LISTED RECORDS: Begin

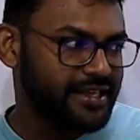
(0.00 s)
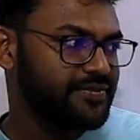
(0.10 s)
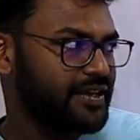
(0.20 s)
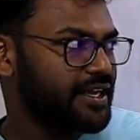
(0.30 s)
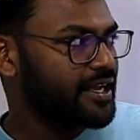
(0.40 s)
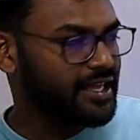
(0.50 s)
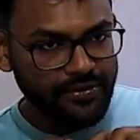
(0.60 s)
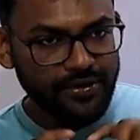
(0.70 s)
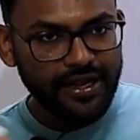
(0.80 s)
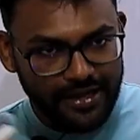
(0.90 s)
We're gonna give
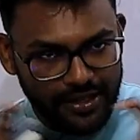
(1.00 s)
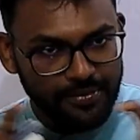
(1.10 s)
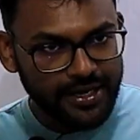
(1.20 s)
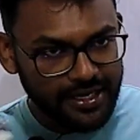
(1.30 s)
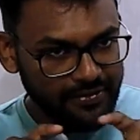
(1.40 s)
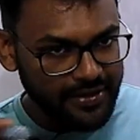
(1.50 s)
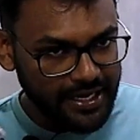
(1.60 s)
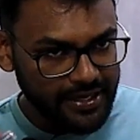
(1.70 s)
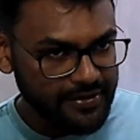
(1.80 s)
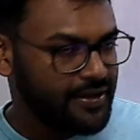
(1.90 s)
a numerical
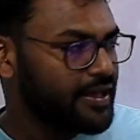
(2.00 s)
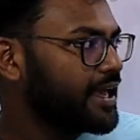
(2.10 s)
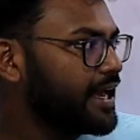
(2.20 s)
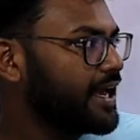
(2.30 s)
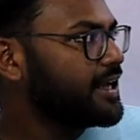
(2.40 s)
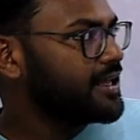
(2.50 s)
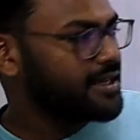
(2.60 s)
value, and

LISTED RECORDS: End
LISTED RECORDS: Begin

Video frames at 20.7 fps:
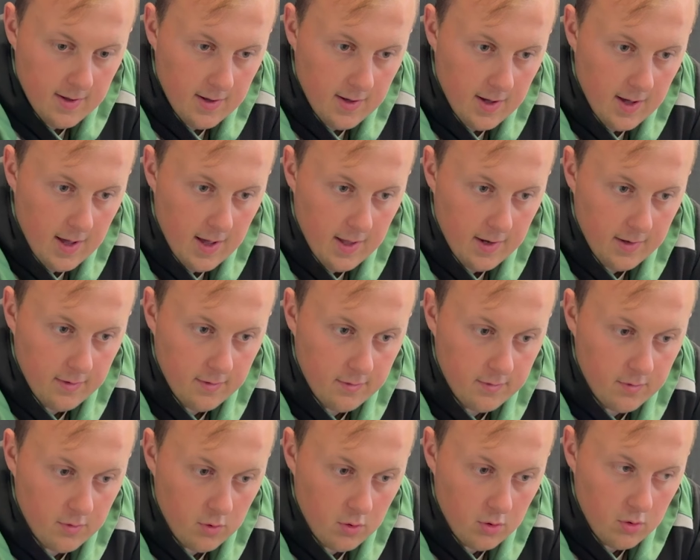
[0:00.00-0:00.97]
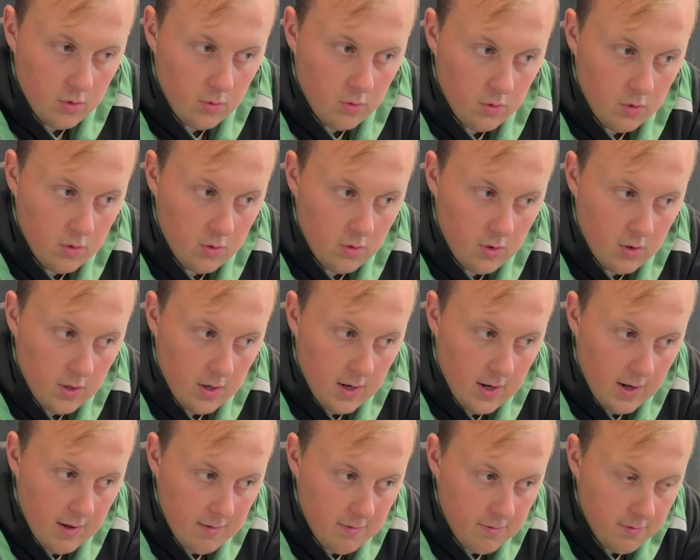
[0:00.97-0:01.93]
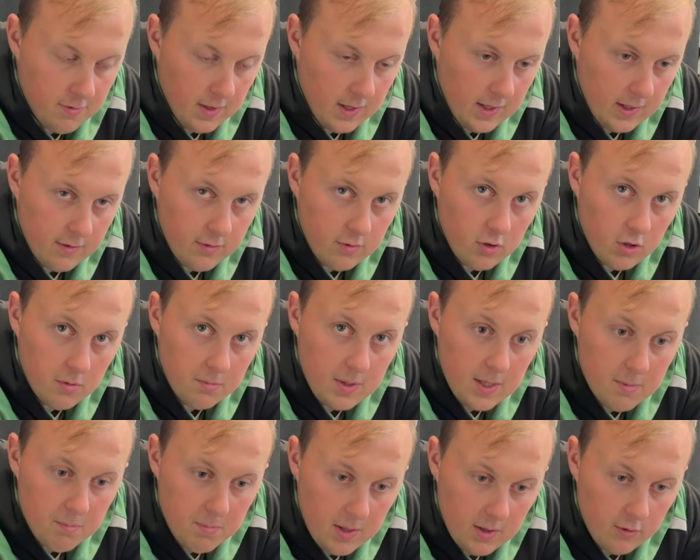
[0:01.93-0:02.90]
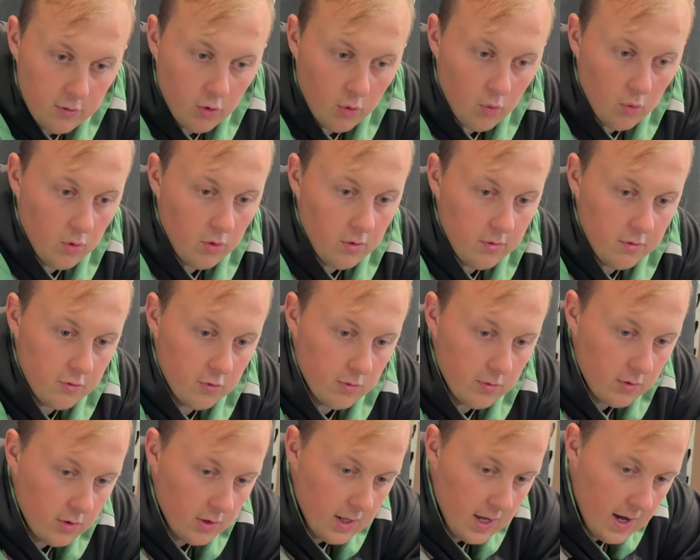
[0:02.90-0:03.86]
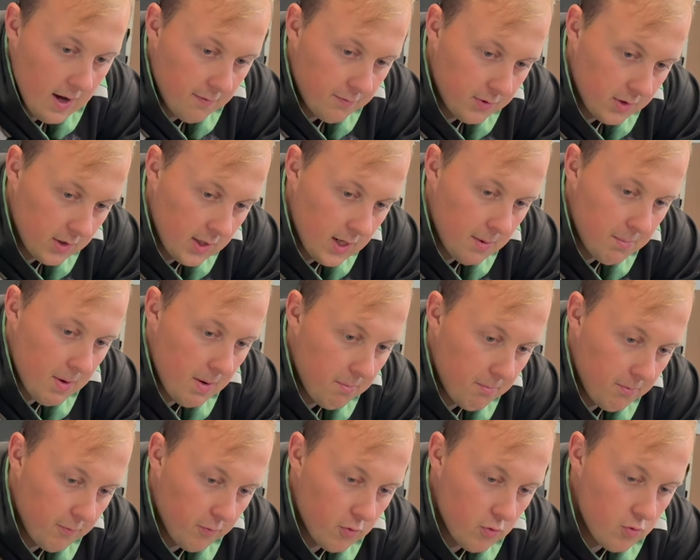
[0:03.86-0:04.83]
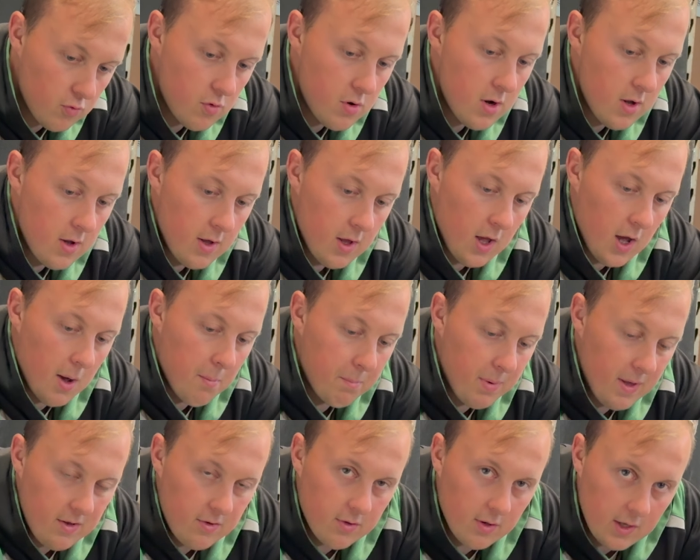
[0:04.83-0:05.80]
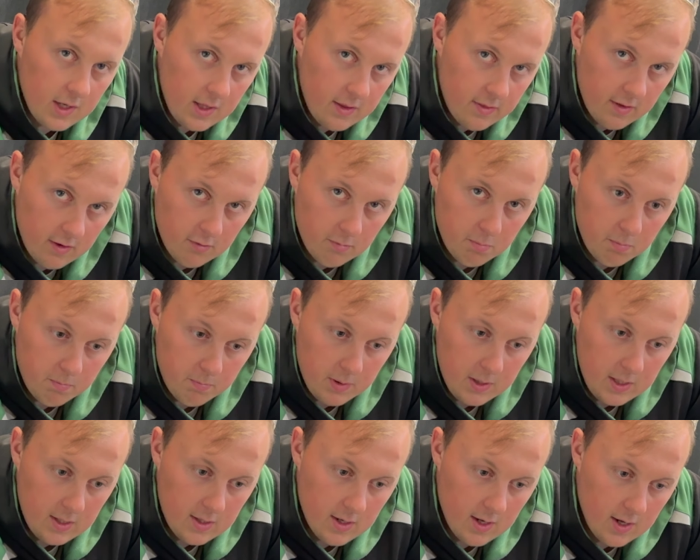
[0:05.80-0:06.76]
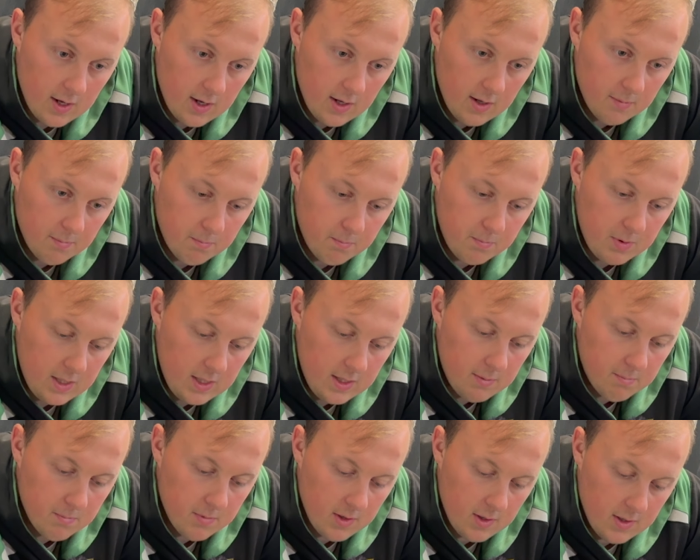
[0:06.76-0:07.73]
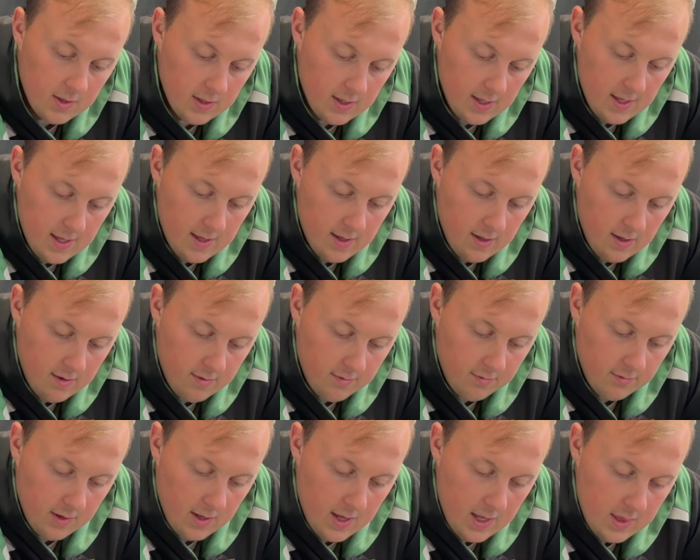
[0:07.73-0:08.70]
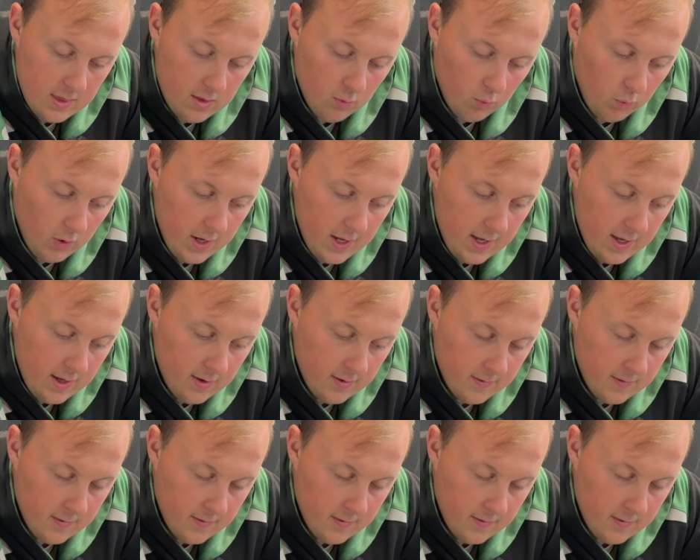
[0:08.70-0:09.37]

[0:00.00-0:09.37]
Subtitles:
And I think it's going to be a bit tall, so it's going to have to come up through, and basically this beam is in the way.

LISTED RECORDS: End

Nothing outside the stretch above, from the line with "Video frames at" through the line with "[0:00.00-0:09.37]", is set down. Transcribe that stretch exactly, ends included, but not its pictures.

Video frames at 20.7 fps:
[0:00.00-0:00.97]
[0:00.97-0:01.93]
[0:01.93-0:02.90]
[0:02.90-0:03.86]
[0:03.86-0:04.83]
[0:04.83-0:05.80]
[0:05.80-0:06.76]
[0:06.76-0:07.73]
[0:07.73-0:08.70]
[0:08.70-0:09.37]

[0:00.00-0:09.37]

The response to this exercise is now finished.